84. The Eaten Heart: Unlikely Tales of Love

Do you ever read a book and realise you know the story you’re reading? Not because – as you may be assuming, that I have been the lead protagonist in a story about seducing nuns, or have dropped down dead on finding out my lover is dead, or being murdered by my lover’s jealous brothers. But I picked up this collection of Boccaccio’s tales quite innocently and was enjoying them thoroughly until I recognised the story that influenced Keats poem, Isabella; or the Pot of Basil.

It is at that point that I was overrun with nostalgia, missing my undergraduate days, and since reading this novel I must admit I’ve been revisiting some old friends like Keats and Coleridge. Because they are so much more than ‘just’ Romantic poets for me now.

Head in Herbs is a story as you may expect from my brief outline to this post. It is a story of a woman in love and her lover is killed by her brothers. She sees this in a dream and heartbroken retrieves the head of her lover from the forest and hides it in the base of a pot of basil. Watering it with her tears daily.

The Eaten Heart: Unlikely Tales of Love – Giovanni Boccaccio

I am not entirely sure I would admit to being a bit of a romantic publicly but I have been enamoured with the likes of Keats and the other Romantics. So Boccaccio’s tales have qualities that I enjoy, they are relatively simple and perhaps I wasn’t paying close enough attention or was fooled entirely by a good translation – but they don’t feel as old as they are. The Eaten Heart is just a very small part of a larger work called Decameron (1349). The foreword of the Eaten Heart boasts that Decameron is “best known for its bawdy tales of love, appearing in all its possibilities from the erotic to the tragic.” And I must agree with that sentiment.

From what I’ve read in the Eaten Heart I would happily give time to Decameron as they are bold stories, unflinching from what can probably called artful postures of love and romance that make up the classic tradition with a healthy helping of drama. You must remember while reading these stories that you may be over come with a fit of fainting.

From what I’ve said about these stories it may not surprise you to hear then, that the first story in the Eaten Heart is about a man who manages to seduce an entire nunnery. Sowing the Seeds of Love is a little ridiculous story, comically playing out a scenario that involves a man posing as a deaf-mute gardener. He exerts all of his efforts, but alas the gardening begins to suffer as he does not have the energy for them all and ultimately confesses hi secret and negotiates for a permanent position with a timetable for the nuns. This turns out to be a very happy arrangement for all, and I couldn’t help myself, this story won me over entirely.

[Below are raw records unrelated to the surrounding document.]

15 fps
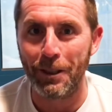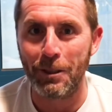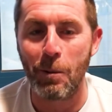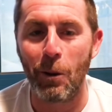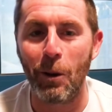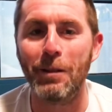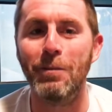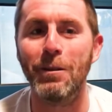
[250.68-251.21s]

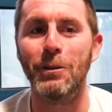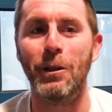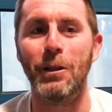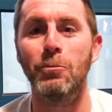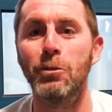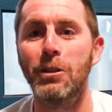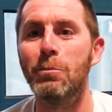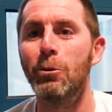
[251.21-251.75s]
espérant avoir un, un
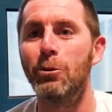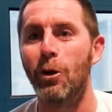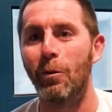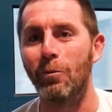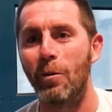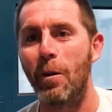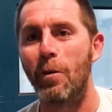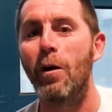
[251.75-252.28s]
aussi beau temps.
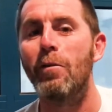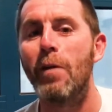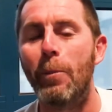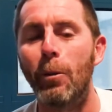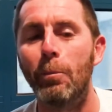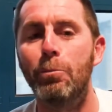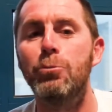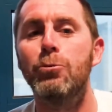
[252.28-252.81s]
On va,
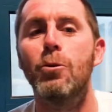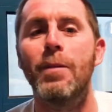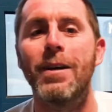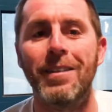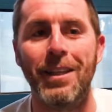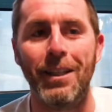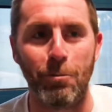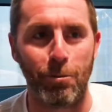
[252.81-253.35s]
prendre plus de
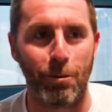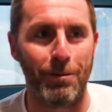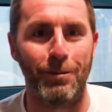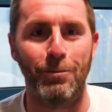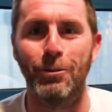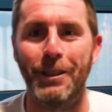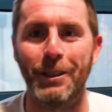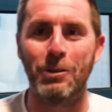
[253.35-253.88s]
baskets
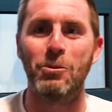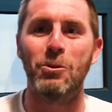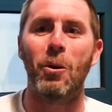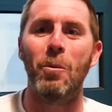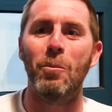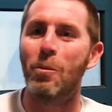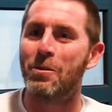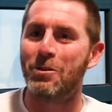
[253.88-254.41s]

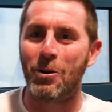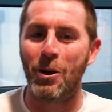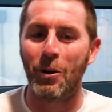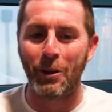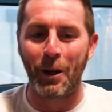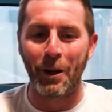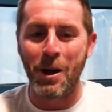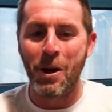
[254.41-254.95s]
parce que là, on n'a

Sowing the Seeds of Love is probably my favourite out of the entire collection, a few of the others seemed a little of the same-same but this one was so entirely different from the rest of the tales that it really hooked me in. I must admit that I felt a little like I was reading this book to finish it at some points, but on the whole I enjoyed reading it and when I came to Head in Herbs I felt like I had finally filled in a gap in my knowledge. It is one thing to know Keats, but it is another entirely to say you have finally read the short story that influenced one of his well known poems – even if it is five years after this would’ve been useful.

This collection of tales is a shorter read, it will keep you gripped and interested if you have any interest in classics but it doesn’t feel so classic and convoluted that it is remote reading. As such I’m not sure how I’d feel recommending it, it’s easy to access but I could understand someone boring quickly if this is something very far out of what they usually read. But I guess, if you’ve loved Keats and the Romantics, or even read them a little, this is definitely of interest.